I beat it today. I did everything 100% except for killing all of the Templars and collecting all of the flags. I couldn’t be arsed to do that. Maybe some other month. I can’t dig that ending, though.

I’m sick. Yey.

That’s all I have the energy for right now.



Quel-que chose est…
January 3, 2008, 1:50 am
Filed under: General

Not the way it should be. At all.

And y’know, I try to be the best that I can be, but nothing seems to work ever. So then we reach that point where we have to wonder if it’s even worth the trouble. Most say it isn’t. But no matter the conundrum, I say it is. Maybe I’m just a masochist, but I don’t see it that way. ‘Cause when you really love something, you go for it, right? Even if it ends up robbing you of heart and soul and everything inbetween. It’s not really your fault. I mean, it might be. For all intents and purposes, it is. I guess that contradicts my original statement. Or point.

What was I trying to say?

Well, whatever the case…

I’m not crazy. I think. Well I might be. A crazy person would say he isn’t crazy. It’s only when you can admit to the possibility that you might be crazy that you can be considered for sanity. So then which is it? Am I crazy or sane? I’ve admitted to both possibilities. Maybe I’m just a really sane crazy person. Or a really crazy sane person. Or something inbetween.
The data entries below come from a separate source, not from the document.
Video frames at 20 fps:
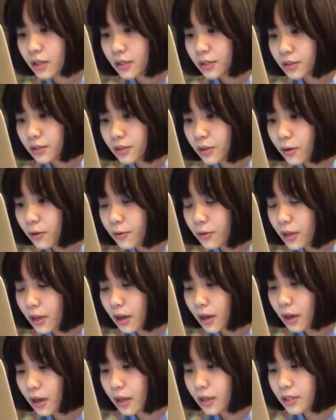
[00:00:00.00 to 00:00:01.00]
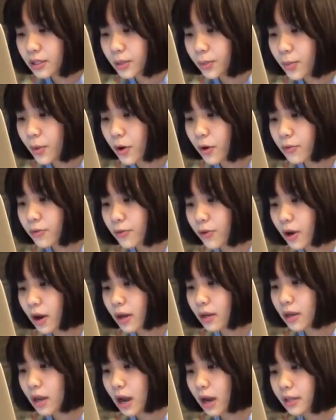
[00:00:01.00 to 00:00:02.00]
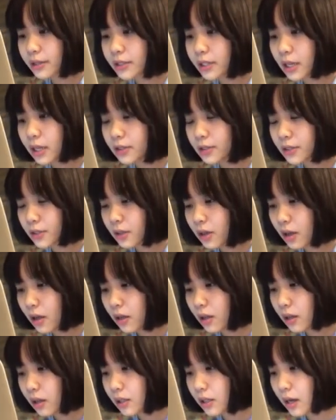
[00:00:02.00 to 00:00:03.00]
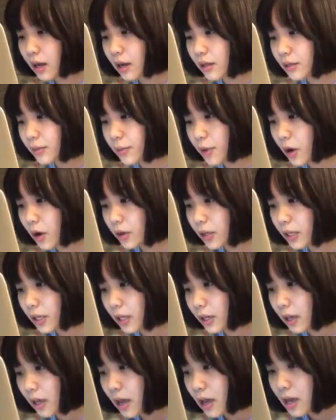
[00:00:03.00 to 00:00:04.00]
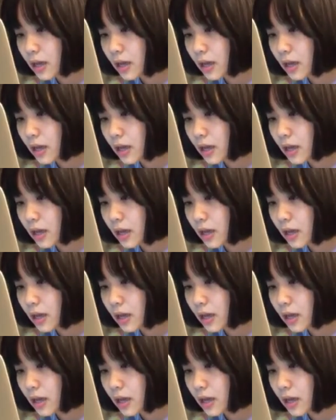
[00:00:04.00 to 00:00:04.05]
Sylvia has a boyfriend, I said to Ella, kind of mocking.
Inbetween appears to be a common trend.

So then perhaps I’m stuck in a middle ground of indecision where metaphors rule my life and there is no reality. That would suck, though. I’ve heard some pretty good things lately and wouldn’t want that to be a lie. Or maybe I’m just really paranoid. Which is possible. Just like being crazy.
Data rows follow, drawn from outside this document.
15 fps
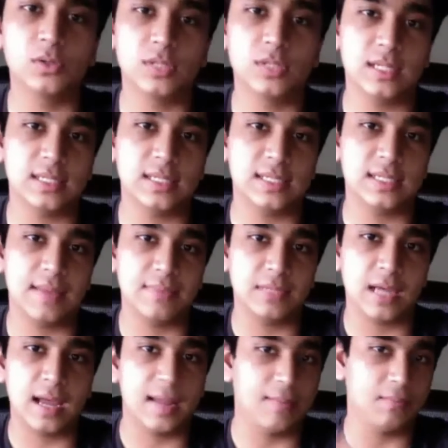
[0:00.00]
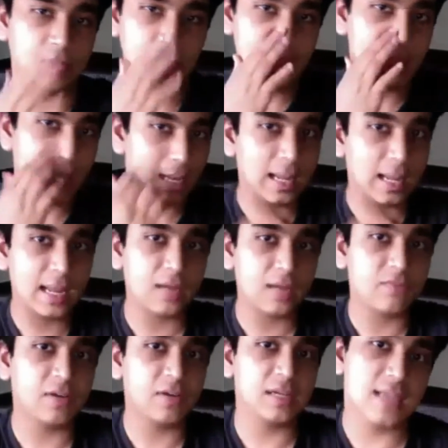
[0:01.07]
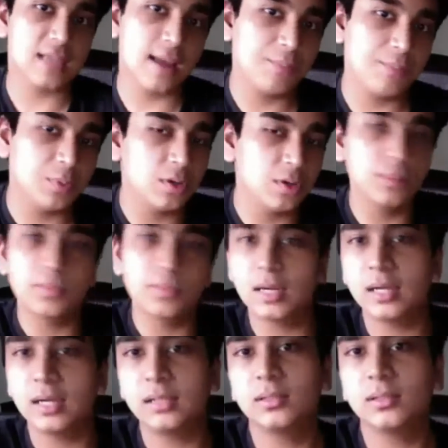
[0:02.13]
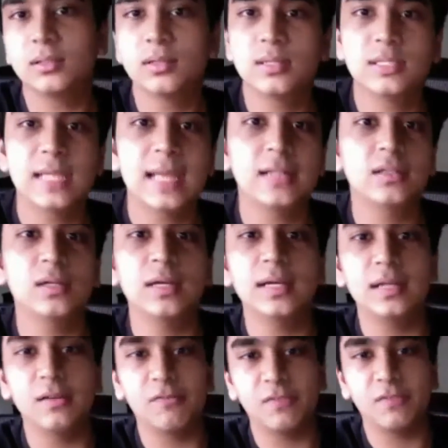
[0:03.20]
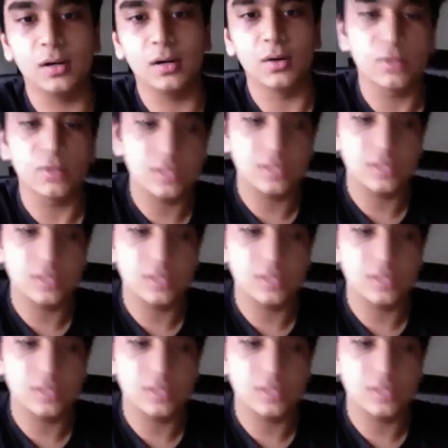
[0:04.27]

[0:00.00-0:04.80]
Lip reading: at the same time. Like for example, take 3 different notes.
Maybe I am crazy. Crazy people spout off shit like this.

My brain is going 100 miles per minute and I just want it to shut the hell up for ten fucking minutes.

I won’t say I can’t anymore, because it isn’t true. It’s not can’t, it’s not won’t, it’s want. I want to. I want to. I want to.

I want to.

I can’t shake this feeling in my stomache. And I wish I could. I just can’t stop shaking. Like a crazy person, I suppose.

No point in dreaming if my dreams just make me petrified of being awake. Which means there’s no point in sleeping. I can function without sleep, right?

I guess we’ll see. Well, you might not. I probably won’t, either.

I hope tomorrow is a better day. I need it.